For Keeper, the question appeared as her need to make things right between herself and everyone she loved. Could love survive all the mistakes she had made?  For Mr. Beauchamp the question showed up in the form of time— could love abide so many years later? For Dogie, could love allow him to speak his two-word question to Signe? Could love abide? Did I answer that overriding question?

If my young readers get that—the notion that love can survive or abide across time, in spite of big mistakes, and in the face of incredible odds, then that would be the answer I longed for, and if it presents itself in the form of a message, then that seems like an enormous bonus to me.  As a caveat, the answer doesn’t have to be neat and tidy. At the end of Keeper, the question concerning Keeper’s mother is never really resolved.

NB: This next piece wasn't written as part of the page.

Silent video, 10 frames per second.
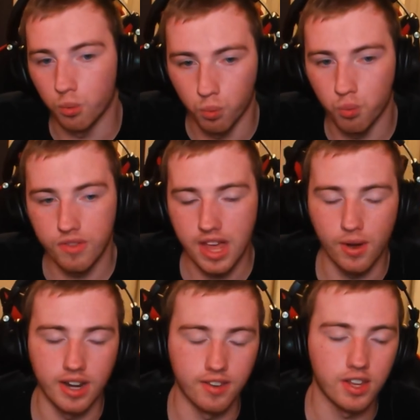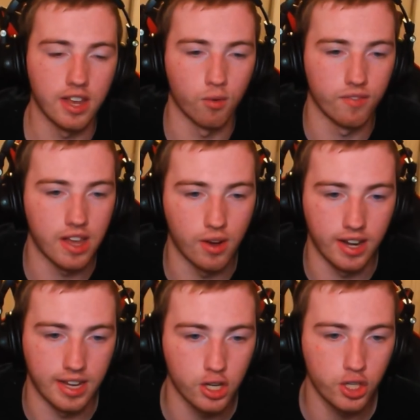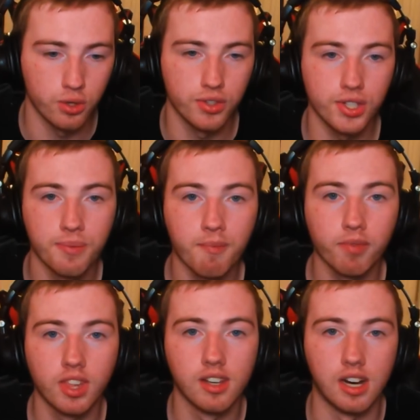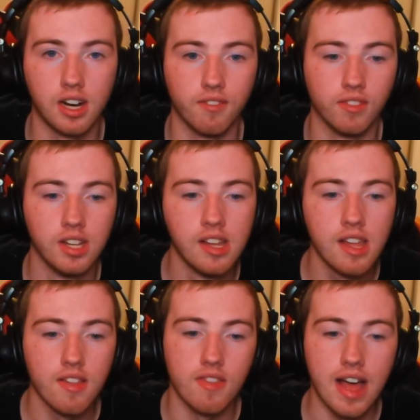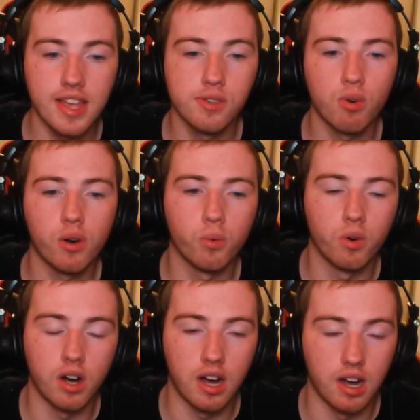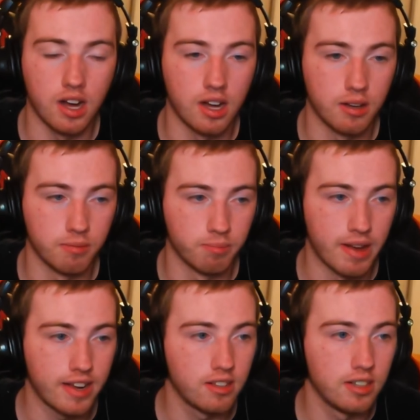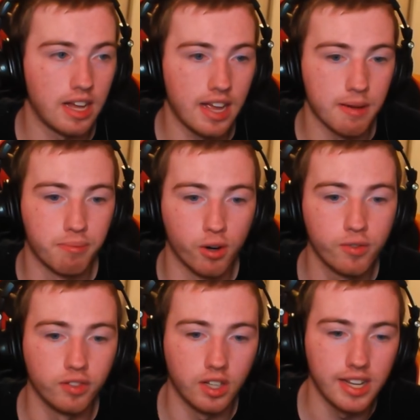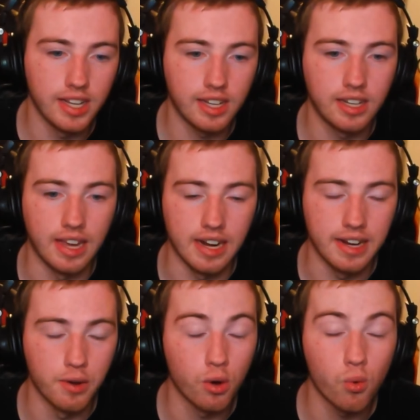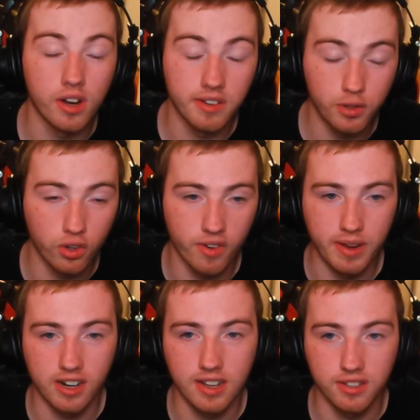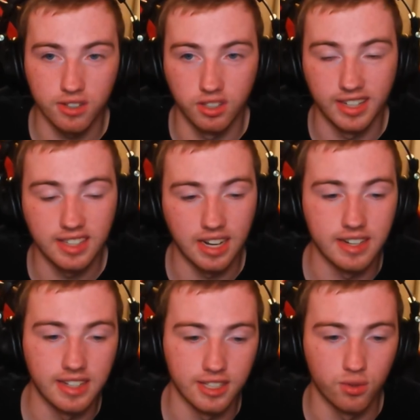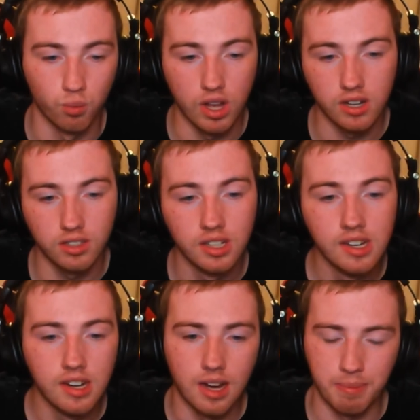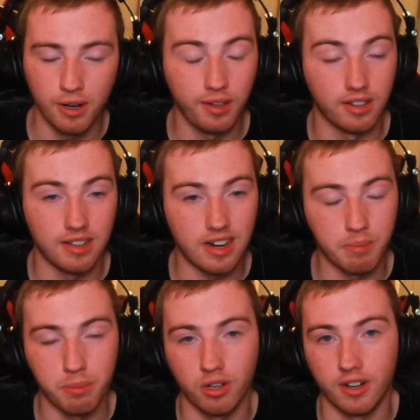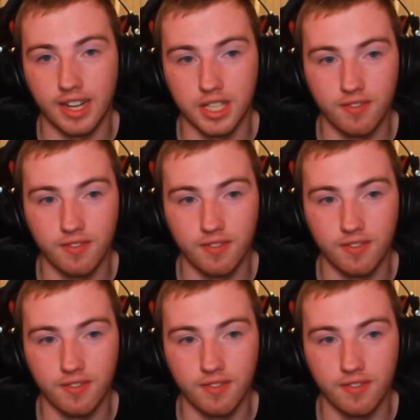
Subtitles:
without any issues. That is what Michael and I both like, and I know quite a few of our beta testers like the idea as well. Apparently, a lot of people are against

And I left it open with the hopes that my readers would come to their own conclusion. There is room in life for ambiguity, and I think that’s important too.

In the face of my young audience, I feel it is my responsibility to ask hard questions and to also make them difficult to answer. Just as a hero is only as worthy as the antagonist, the question is only as worthy as the possible answers.

Years ago, when I was just starting out as an author, I read a wonderful interview in The Writer with Madeleine L’Engle. The interviewer asked her how she knew whether she had written a story for adults or a story for children, and her response was something like, “I stand back and ask, is this good enough for children?”

I’ve thought of that so many times in my work. Is it good enough for children? It’s a daunting thing, a big responsibility. But I don’t want to make it too easy for them either. I think that kids deserve a chance to ask their own hard questions, and a book offers them that chance.

I recently read a book by Kelly Gallagher called Readicide, and in it he described something called “imaginative rehearsals,” in which he talks about allowing a child to “rehearse” strong feelings such as sorrow or joy via a story, and how important that was so that when they were faced with something in their real lives, they could know how to name their experience.  I love that—imaginative rehearsals.

So, long answer to your question—a question is what I hope I’m offering my readers, and if we’re all lucky, perhaps they’ll find a message in the answer.